Your objective: Copy every entry exactly as given, minus the images.

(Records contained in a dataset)
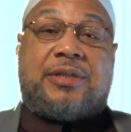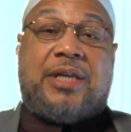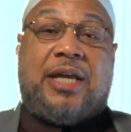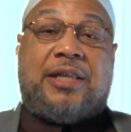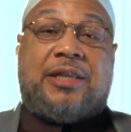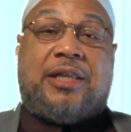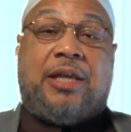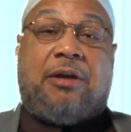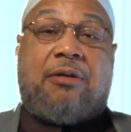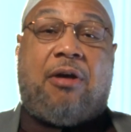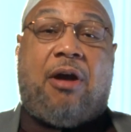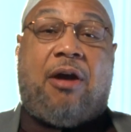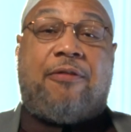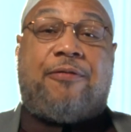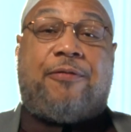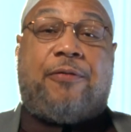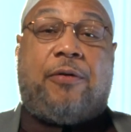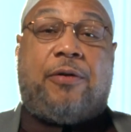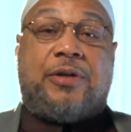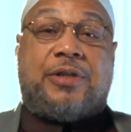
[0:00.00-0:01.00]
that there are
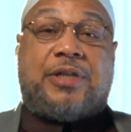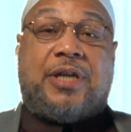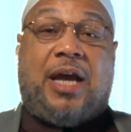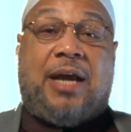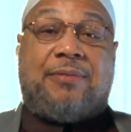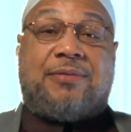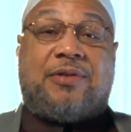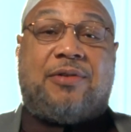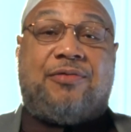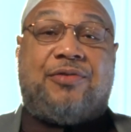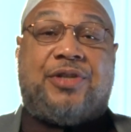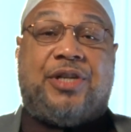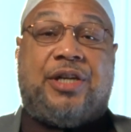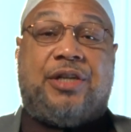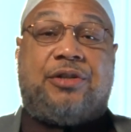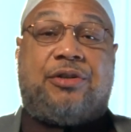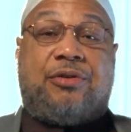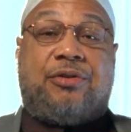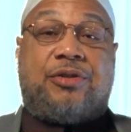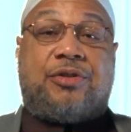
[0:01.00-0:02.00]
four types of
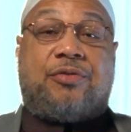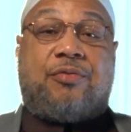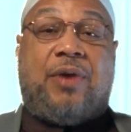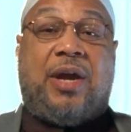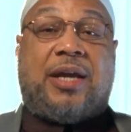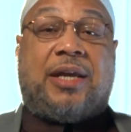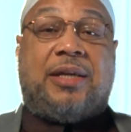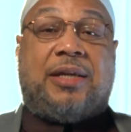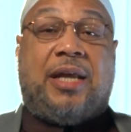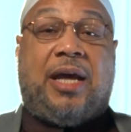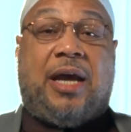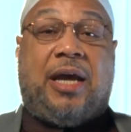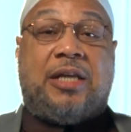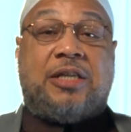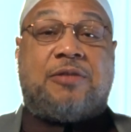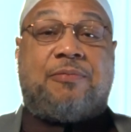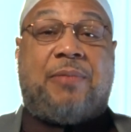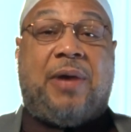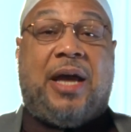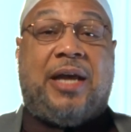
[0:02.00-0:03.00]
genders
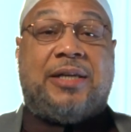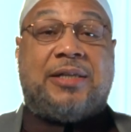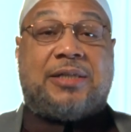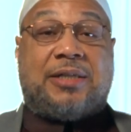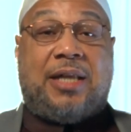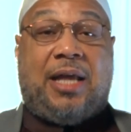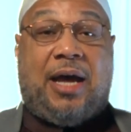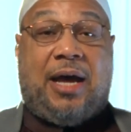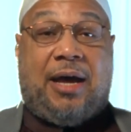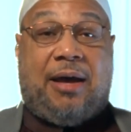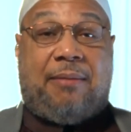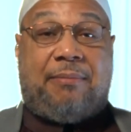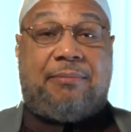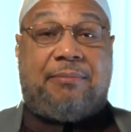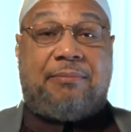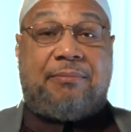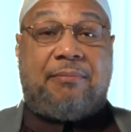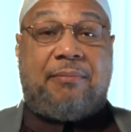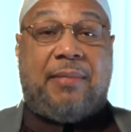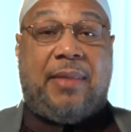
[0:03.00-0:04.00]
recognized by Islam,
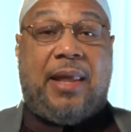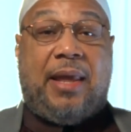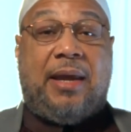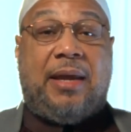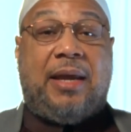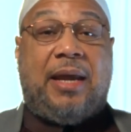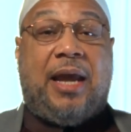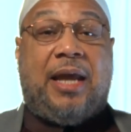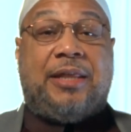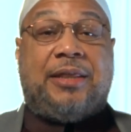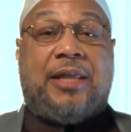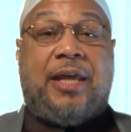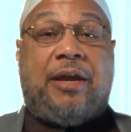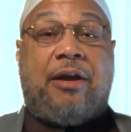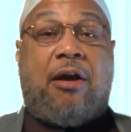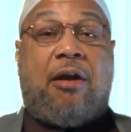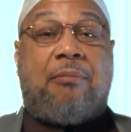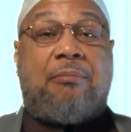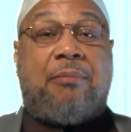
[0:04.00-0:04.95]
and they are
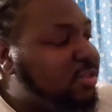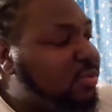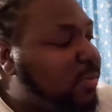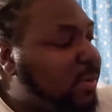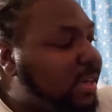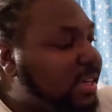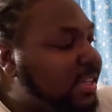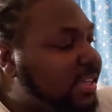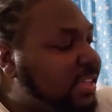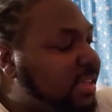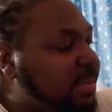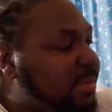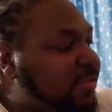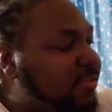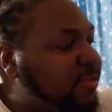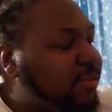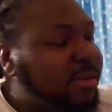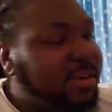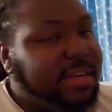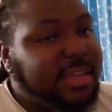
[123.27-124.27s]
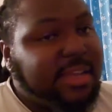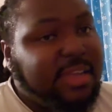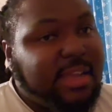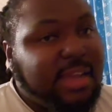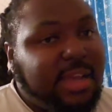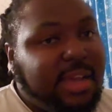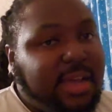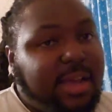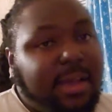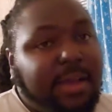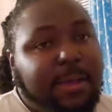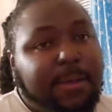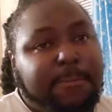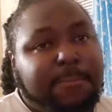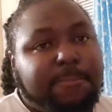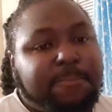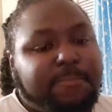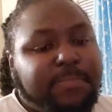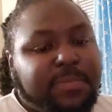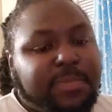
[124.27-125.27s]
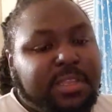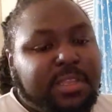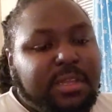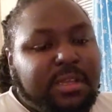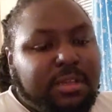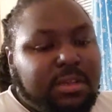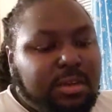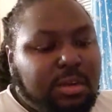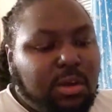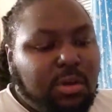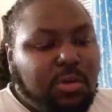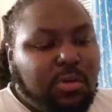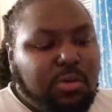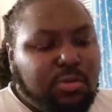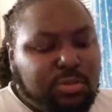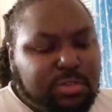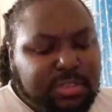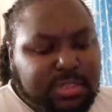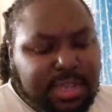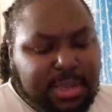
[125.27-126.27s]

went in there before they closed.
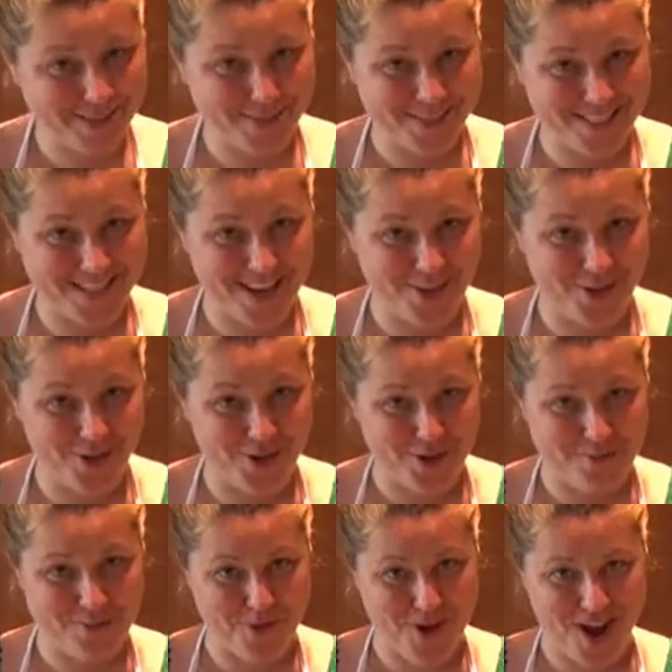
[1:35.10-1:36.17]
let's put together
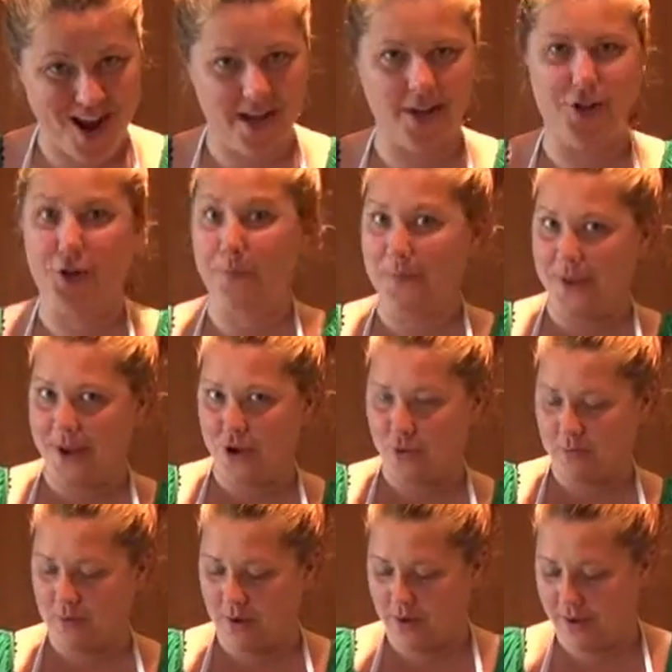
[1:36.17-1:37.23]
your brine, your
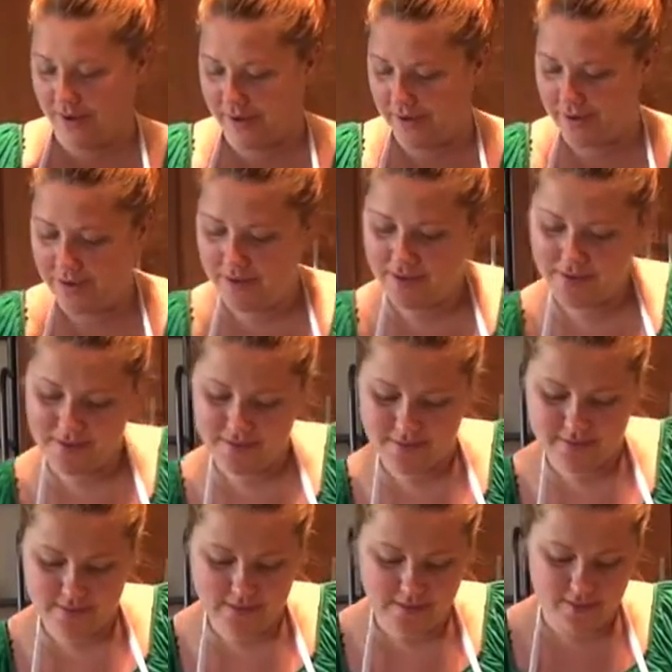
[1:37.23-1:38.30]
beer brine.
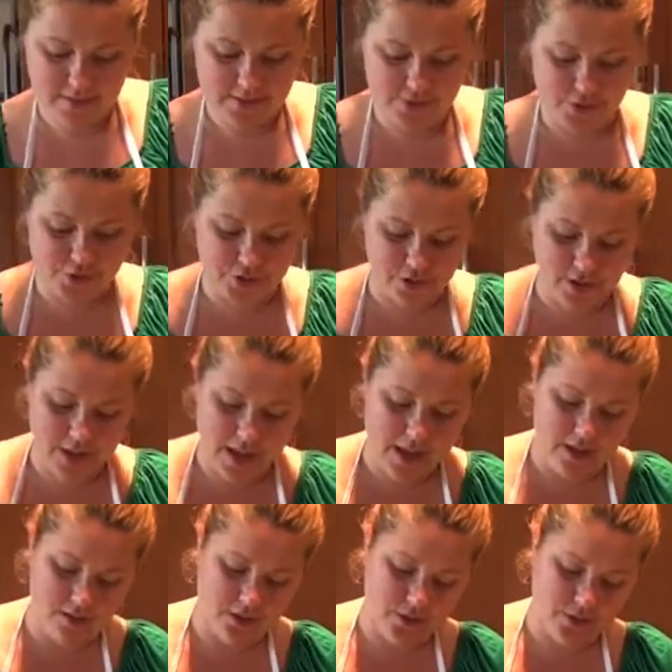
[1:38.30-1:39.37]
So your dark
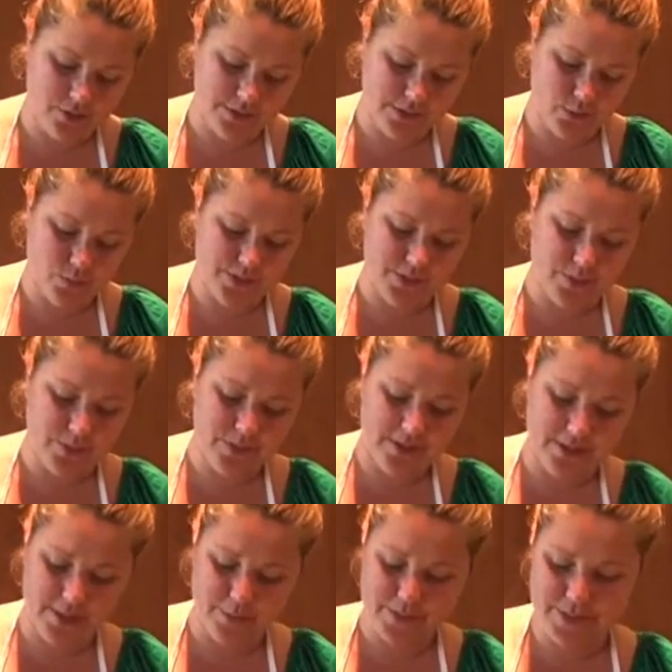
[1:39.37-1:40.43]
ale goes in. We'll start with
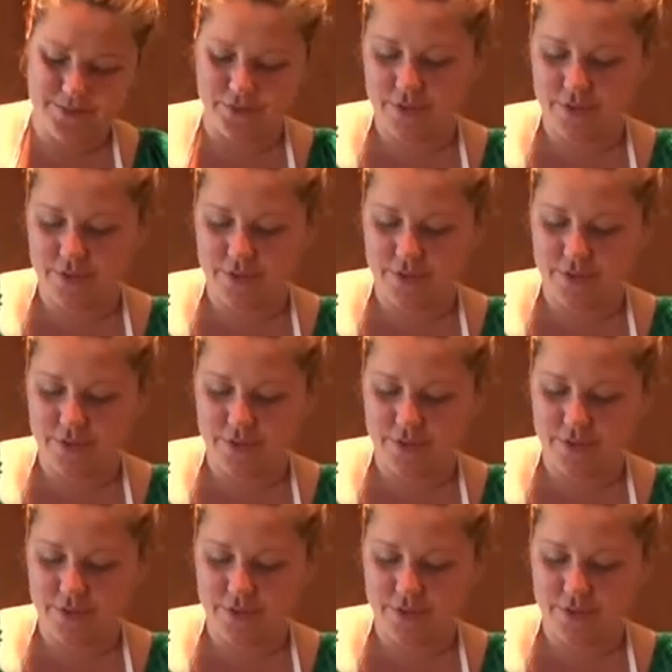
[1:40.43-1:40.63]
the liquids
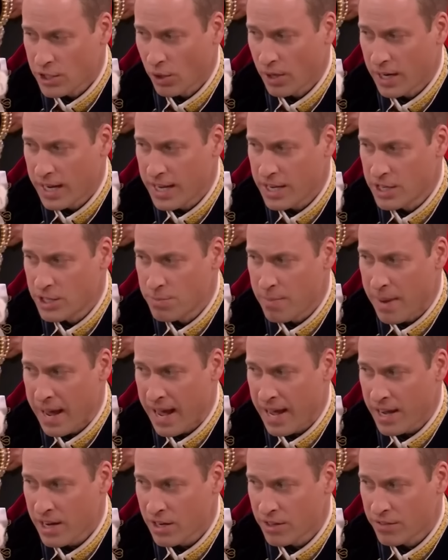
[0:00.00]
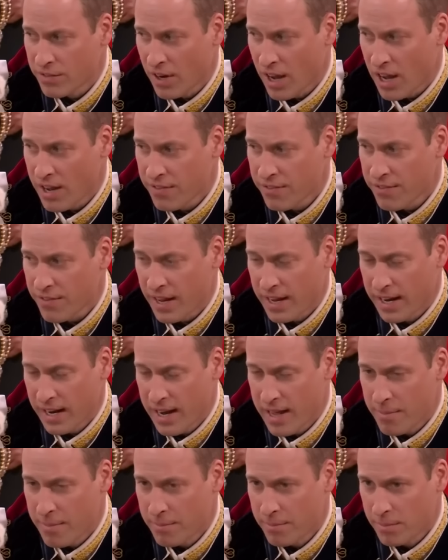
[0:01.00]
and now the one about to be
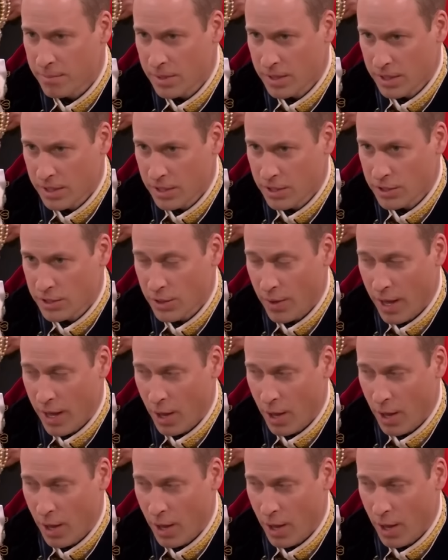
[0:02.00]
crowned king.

Written reply:
[0:00.00-0:01.00]
that there are
[0:01.00-0:02.00]
four types of
[0:02.00-0:03.00]
genders
[0:03.00-0:04.00]
recognized by Islam,
[0:04.00-0:04.95]
and they are
[123.27-124.27s]
[124.27-125.27s]
[125.27-126.27s]

went in there before they closed.
[1:35.10-1:36.17]
let's put together
[1:36.17-1:37.23]
your brine, your
[1:37.23-1:38.30]
beer brine.
[1:38.30-1:39.37]
So your dark
[1:39.37-1:40.43]
ale goes in. We'll start with
[1:40.43-1:40.63]
the liquids
[0:00.00]
[0:01.00]
and now the one about to be
[0:02.00]
crowned king.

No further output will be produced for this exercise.